* [GIVEN DATA]:
::::

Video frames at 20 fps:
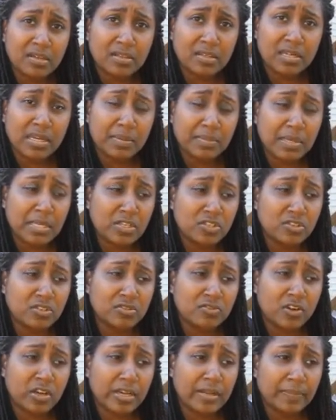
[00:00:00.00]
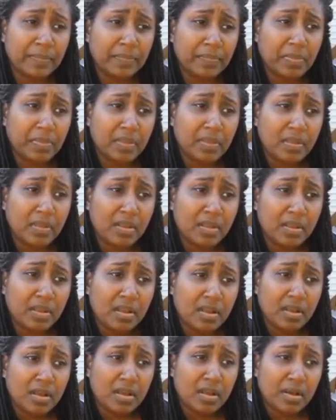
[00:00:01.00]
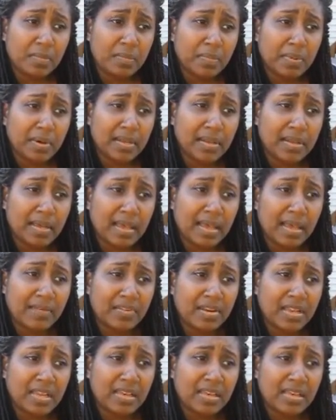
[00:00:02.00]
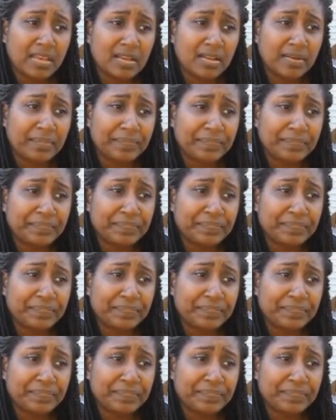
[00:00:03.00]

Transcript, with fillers: the denominations right. But I have an idea.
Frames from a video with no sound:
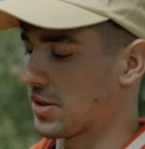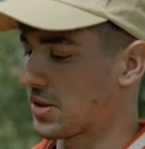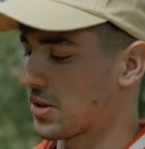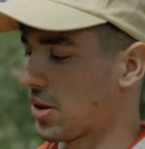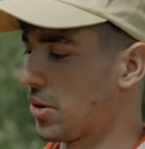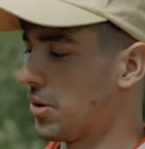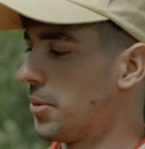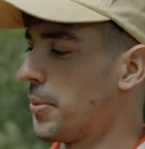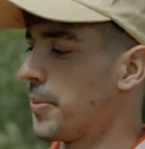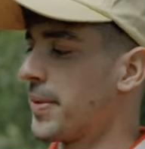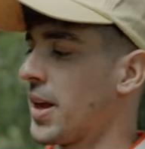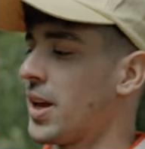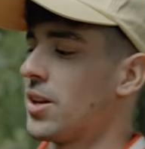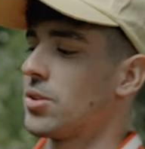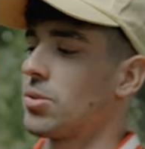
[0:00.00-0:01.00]
So
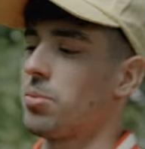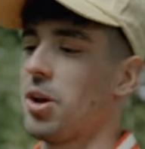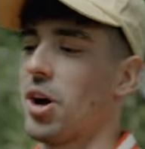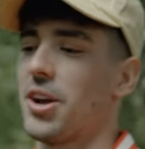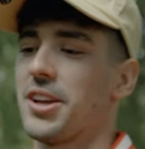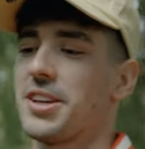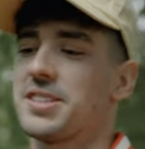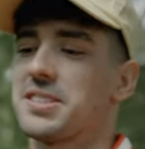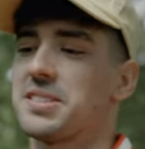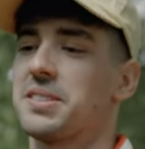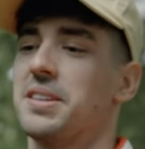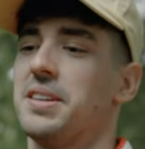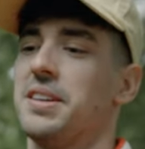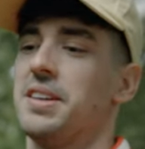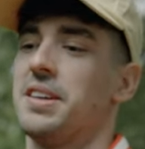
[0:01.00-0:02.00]
to be honest,
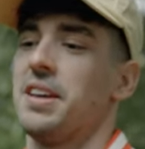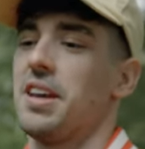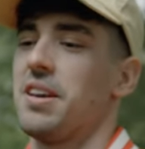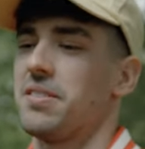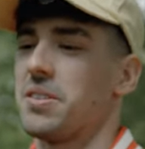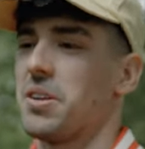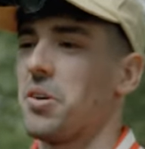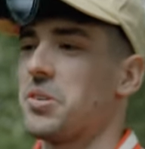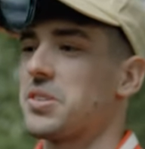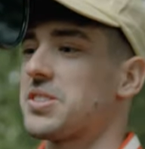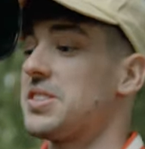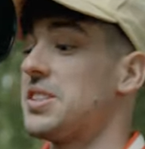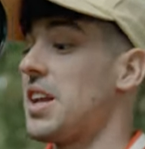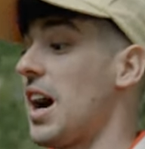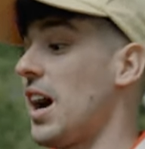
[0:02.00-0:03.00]
even though it's
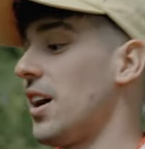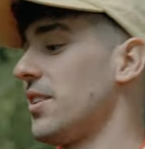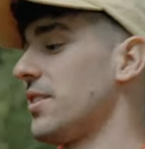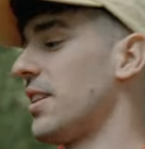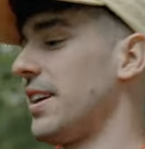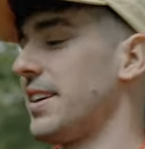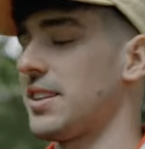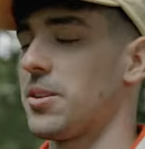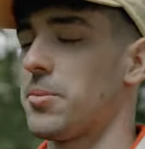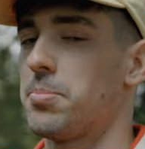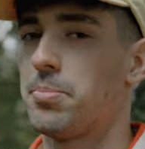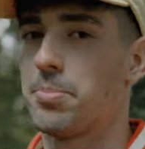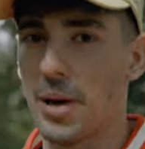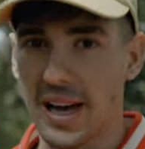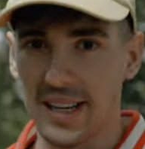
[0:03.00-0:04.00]
not like the
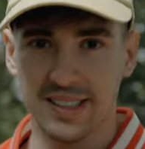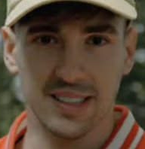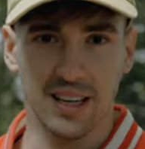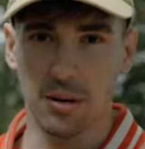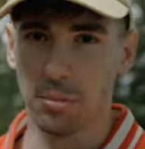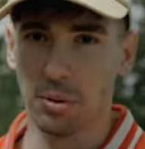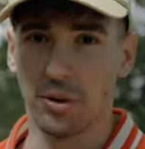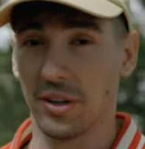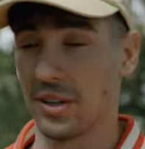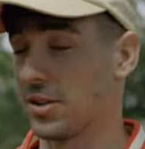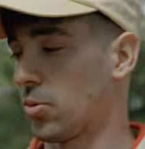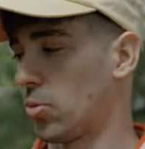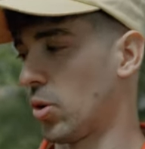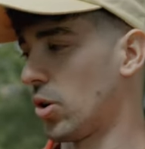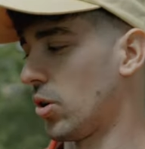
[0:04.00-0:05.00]
best gimbal in
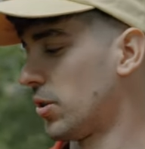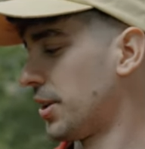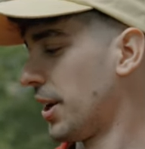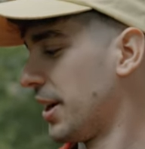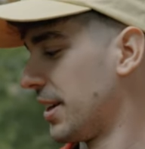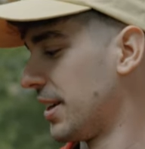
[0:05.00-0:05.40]
the world,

::::

* [TASK GOAL]:
Among the entries above, find every line holding "with" and copy it.

* [COMPLETED EXERCISE]:
Transcript, with fillers: the denominations right. But I have an idea.
Frames from a video with no sound:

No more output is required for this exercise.